My feeling is that if a technologically advanced society developed a sustainable economy that allowed each member to live a fulfilling life, then why would they bother with the risks and deprivation of interstellar travel? Any species with a sustainable global economy would probably have quenched any expansionist impulse that they may have had in their less sophisticated stages of development.

Regardless of that point, I still think that this is an interesting article. The detection of ET would be so profound that it is definitely worth keeping our eyes open for them.

Gerhard Adam
The galactic thin disk is ~10 billion years old, so enough time has
elapsed for an advanced civilization to have colonized the Milky Way
several times over by now.

I'm sorry, but what is the basis for this statement?  The only civilization that we definitively know of hasn't been around for nearly that long, so why should there be an assumption of 10 billion years for colonization? 

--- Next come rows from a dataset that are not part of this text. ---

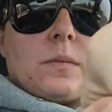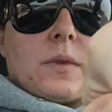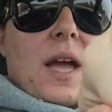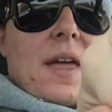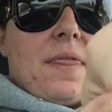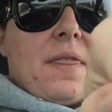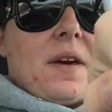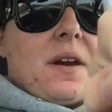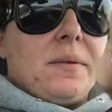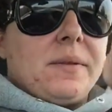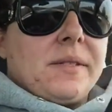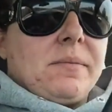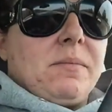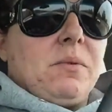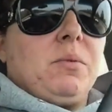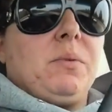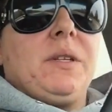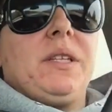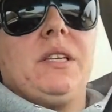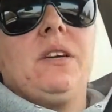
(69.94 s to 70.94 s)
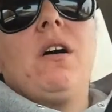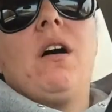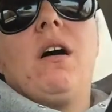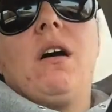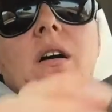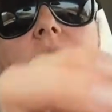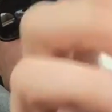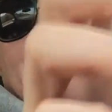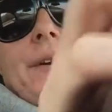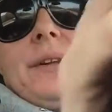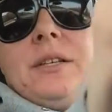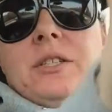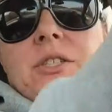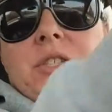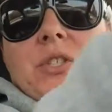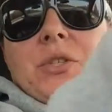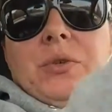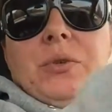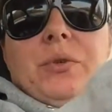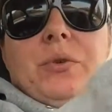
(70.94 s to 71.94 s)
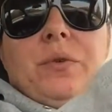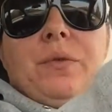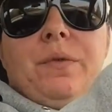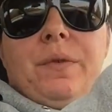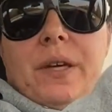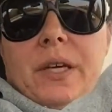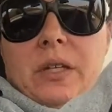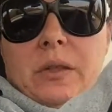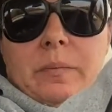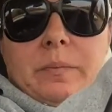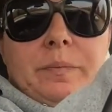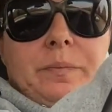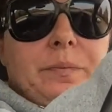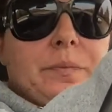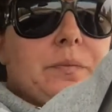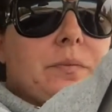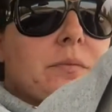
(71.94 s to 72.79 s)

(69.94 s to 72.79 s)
I thought it was gonna be really hard to film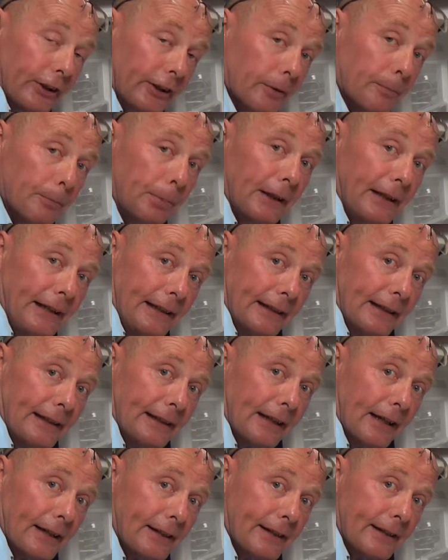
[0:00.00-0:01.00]
it completely
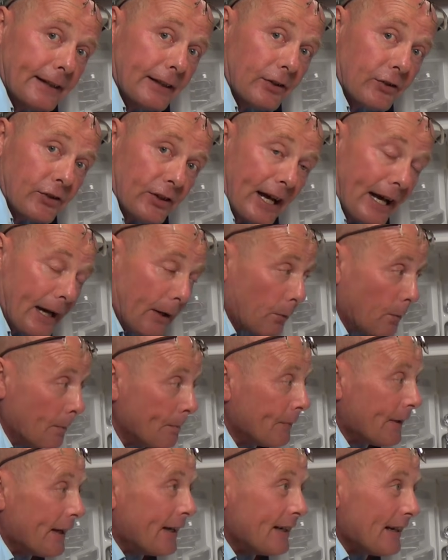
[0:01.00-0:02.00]
like it is now
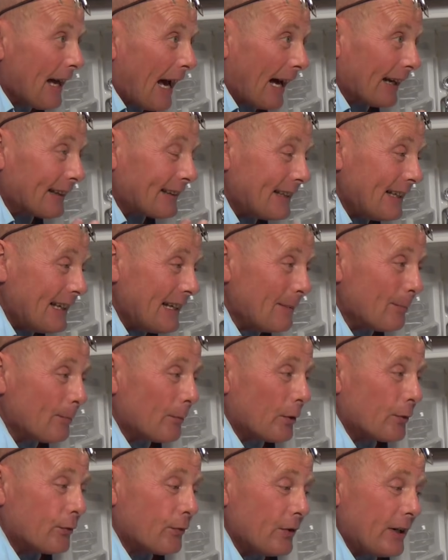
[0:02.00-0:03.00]
and keep
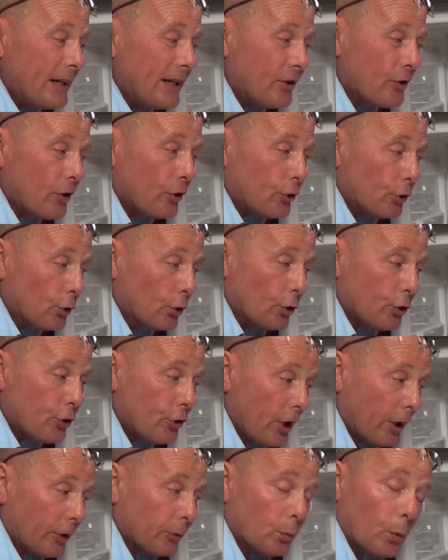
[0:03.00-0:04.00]
the freezer door
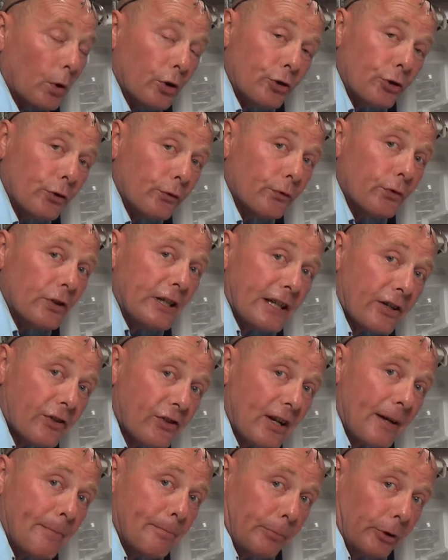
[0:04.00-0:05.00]
shut once you've
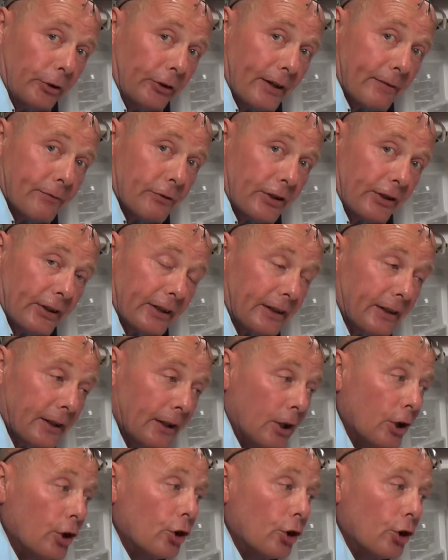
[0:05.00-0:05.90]
reassembled everything,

As Marshall pointed out, the presumption that natural selection leads to intelligence, which in turn leads to a cultural intelligence capable of space travel and colonization is hardly a foregone conclusion and is extremely unlikely even when viewed against the background of human evolution.  How many hundreds of thousands of years did humans exist before they got to a point of where they had a culture that supported mass developments, and then developed a methodology of science, and then finally discovered a means of long-range communication?

Intelligence is not a biological destination and yet this is precisely what is presumed when discussing ETI.  There is nothing now or ever which has indicated that intelligence (such as humans) is anything except a short-term anomaly.  While we may not like to consider that possibility, it nevertheless represents a high probability given what we know about all biological systems.

Jake,

A good piece, as usual.

As a minor quibble, the Lagrange points are not a particularly good place to hide a small probe for a long time. As you say, Earth-Moon L4 & L5 are clean of non-anthropogenic probes down to ~1 m size. The survey bounds on the Jupiter Trojans are in the ~1 km range, so a probe could hide out there. However, unless that probe is actively adjusting its orbit, radiation pressure would push it off station. This merely means that we should keep our eyes open everywhere else as well.

logicman
On an earth-like planet, people may be earth-like perverse.  They would never reach the stars.  The argument goes something like this.

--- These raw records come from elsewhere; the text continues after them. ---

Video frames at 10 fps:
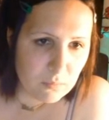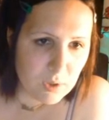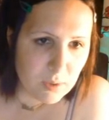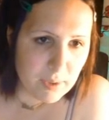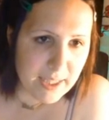
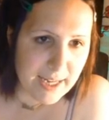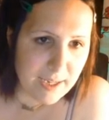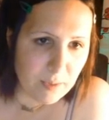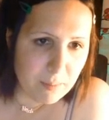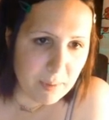so we get a
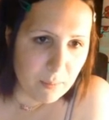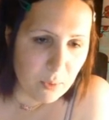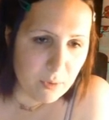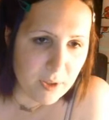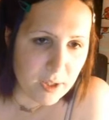little bit
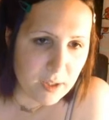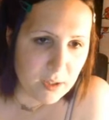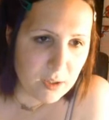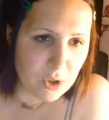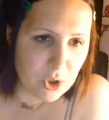more of the
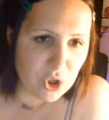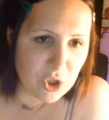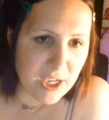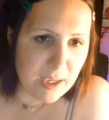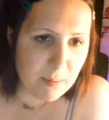
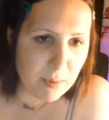shape.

Why send a probe to a neighboring star?  By the time it's half-way there it will be overtaken by something better that our descendents have sent.  So why bother?

In politics, belief that our descendents will solve our current problems is the axiom of choice.

Gerhard Adam
Sending a probe is one thing, but to make contact defies all logic.  As I've stated elsewhere, besides the curiosity phase of knowing there's life, do people think we're suddenly going to become pen-pals?

First contact with an intelligent alien species, would invariably result in the destruction of one or the other.  There is no plausible scenario that doesn't involve a tremendous risk for little or no benefit.